Ce sont ces liens qui rendent possible la traduction ou le passage d’une forme de pouvoir dans une autre. Pour comprendre les liens réciproques entre l’utilisation des combustibles fossiles et l’expression d’exigences démocratiques, il faut étudier les modalités de construction de ces liens, les vulnérabilités et les opportunités qu’ils font naître, et les points névralgiques où le contrôle est le plus efficace. Ainsi, les différents modes d’organisation et de concentration du flux d’énergie ont tantôt facilité et tantôt interdit certaines possibilités de démocratie politique. Celles-ci ont à leur tour été favorisées ou entravées par des dispositifs associant des humains, des ressources financières, de l’expertise et certaines formes de violence. Ces dispositifs étaient tous conçus en vue de la distribution et du contrôle de l’énergie. À l’instar de l’énergie tirée des combustibles fossiles, la politique démocratique est un phénomène récent. Ces deux formes de pouvoir s’entrelacent depuis le départ.

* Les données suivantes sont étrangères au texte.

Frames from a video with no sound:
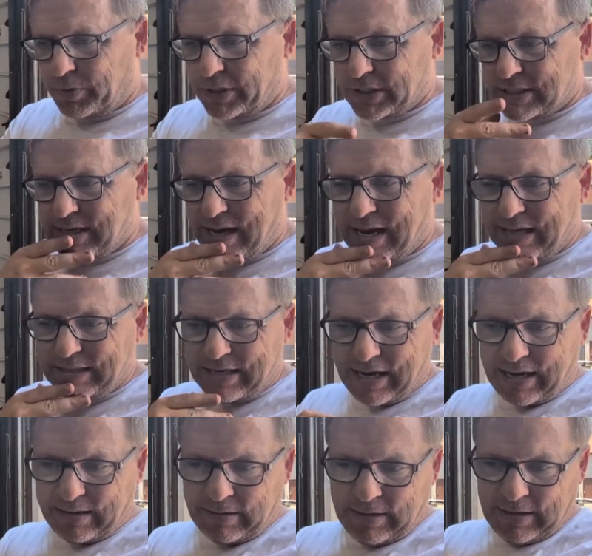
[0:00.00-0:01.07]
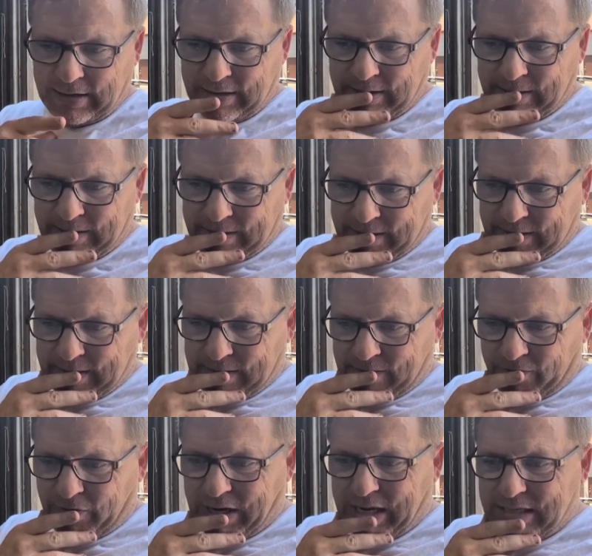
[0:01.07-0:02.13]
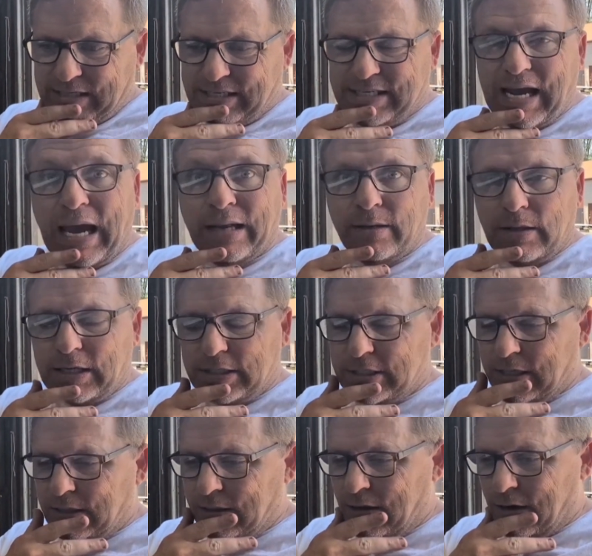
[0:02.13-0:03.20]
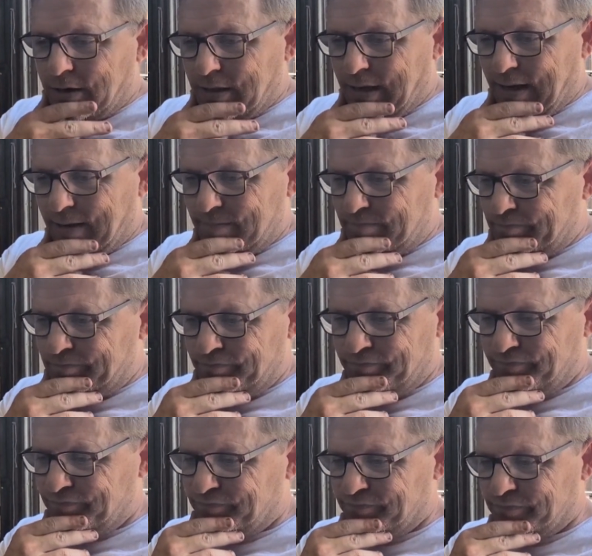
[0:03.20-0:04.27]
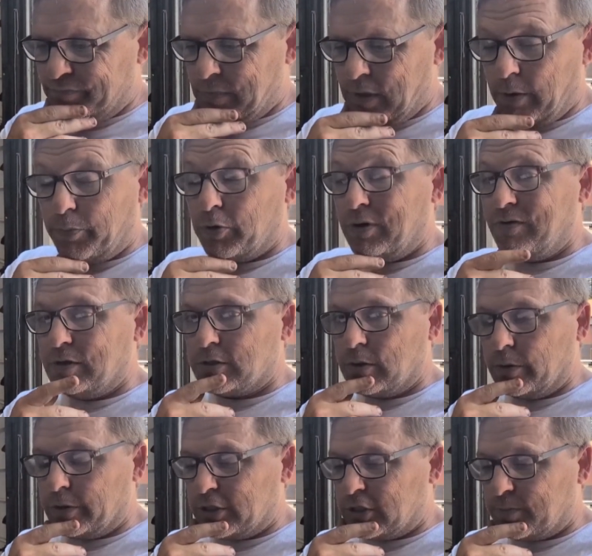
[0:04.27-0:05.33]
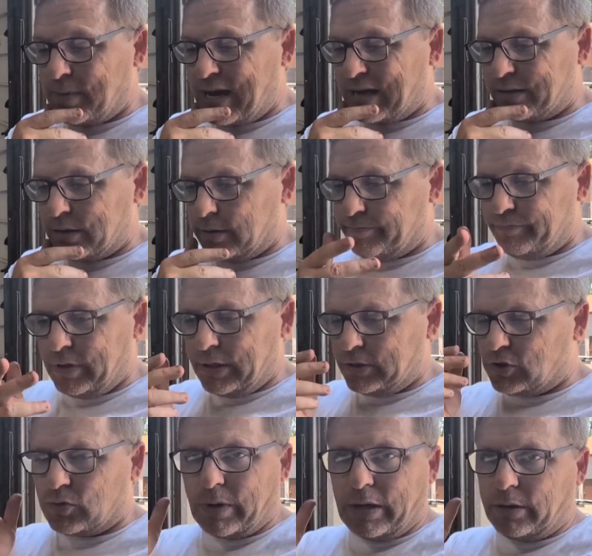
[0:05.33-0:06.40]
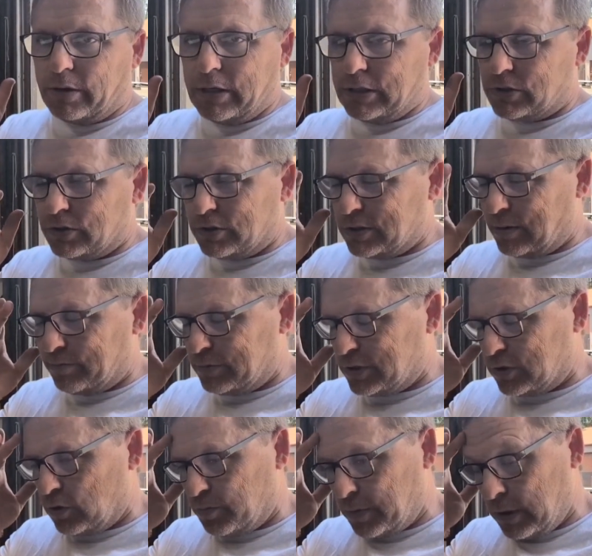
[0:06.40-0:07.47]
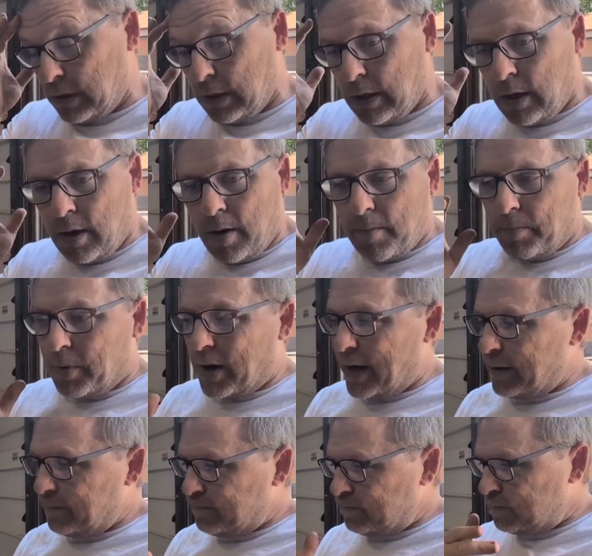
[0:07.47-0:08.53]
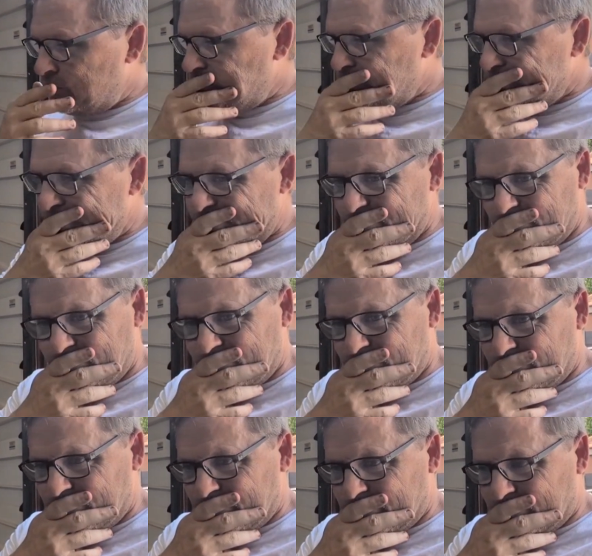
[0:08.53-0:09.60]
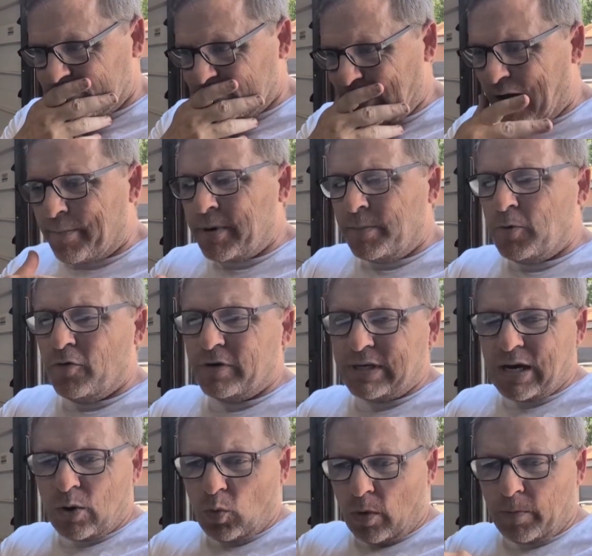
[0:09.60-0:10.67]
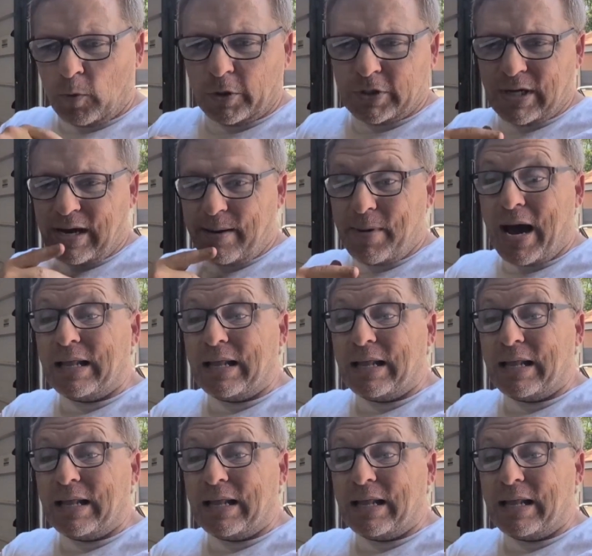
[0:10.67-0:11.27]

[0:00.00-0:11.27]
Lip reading: Plus, to hide that freaking dent that's in there that the previous owner smacked a trailer hitch or something stupid. But I'm gonna move it down one more time.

Ce livre retrace la manière dont elles ont été co-assemblées.

© La Découverte

[^2]: Des travaux récents ont avancé que les estimations des réserves de charbon étaient encore moins fiables que celles des réserves de pétrole, et que la production mondiale atteindrait son pic dès 2025.

[^3]: Mon approche ne cadre pas avec l’idée que le capitalisme constitue un processus historique reposant sur un ensemble de « logiques » immuables.